蛇の生殺しでもあるが恐ろしい未来を前にすればこの程度の我慢など何て事はない。そう自分に言い聞かせて手の平から伝わる菜緒ちゃんの柔らかさを堪能することに集中した。





「はー…気持ちよかったー、ありがとー」

「どういたしまして」
さっぱりした菜緒ちゃんと、心なしかげっそりした俺。うん、この笑顔が見れただけでも幸せもんなんだ。


体を起こそうとした菜緒ちゃんをもう一度寝かせる。今度は仰向けに。頭を俺の膝に乗せて。


「佐助?」

「顔マッサージも込めて化粧水塗ったげる」

「至れり尽くせりね」


嬉しそうに笑う菜緒ちゃんの両目をそっと手の平で覆う。閉じたのを確認してコットンに愛用の化粧水をいっぱい染み込ませ、つるりとした頬に貼り付けた。


「ん…、いつもと同じ事してるだけなのに、なんで人にやってもらうと気持ちいいんだろ」

「俺様の腕がいいからね」

「ふふ、そうだね。ありがと、嬉しいよ」


…きゅうん。

ああ、この人の側にいると胸が締め付けられて仕方ない。

一生の鼓動数は決まっているのに、このままじゃ早死にするのではないだろうか。それでも離れようだなんて微塵も思いはしないけど。

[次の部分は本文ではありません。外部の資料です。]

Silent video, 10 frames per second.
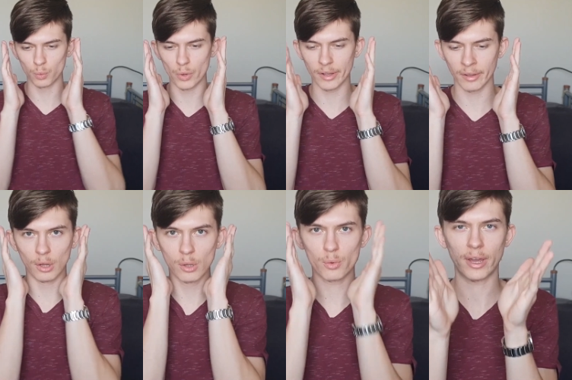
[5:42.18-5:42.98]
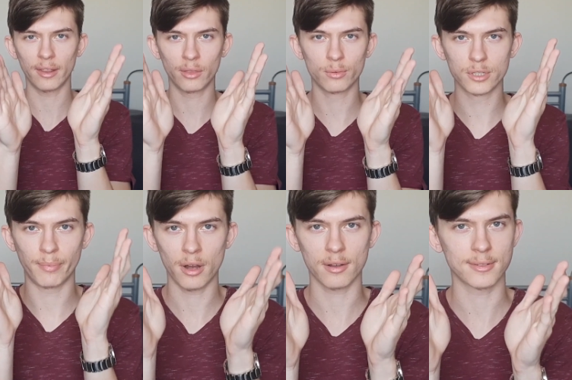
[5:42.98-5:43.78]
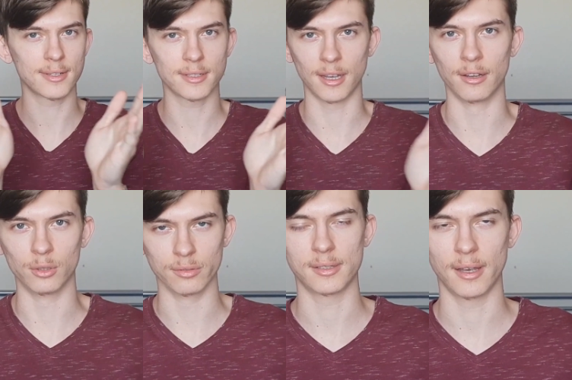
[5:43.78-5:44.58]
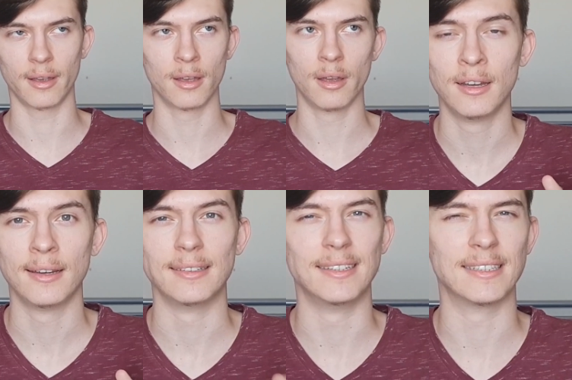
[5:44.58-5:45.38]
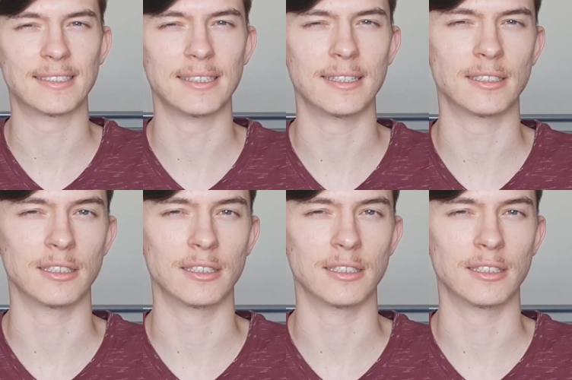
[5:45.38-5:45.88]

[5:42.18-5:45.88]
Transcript: will look at those boxes and you'll say this is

伏せた瞼に指先で軽く触れる。そのまま頬に指先を流して閉じた下唇の中心で止めた。

くすぐったいのだろう。菜緒ちゃんが口を開くその前に、そっと体を倒して唇を重ねた。逆さに重なり合う唇の隙間を埋めるようにして細かく角度を変えては吸い付く。

重ねるだけの簡単なそれは、ちゅ、ちゅぱ、といつもなら出ない稚拙な音を生んだ。しかし妙に煽られて、もっともっとと求めてしまう。

吸い過ぎて赤く腫れた唇をぺろりと舐めて名残惜しさ感じつつゆっくりと離れた。


「…これも、ごほうび?」


柔らく瞳を細める菜緒ちゃんから、熱を持った頬を隠すのに必死で俺は何も言う事が出来なかった。





誰に、何の、ご褒美だったかなんて。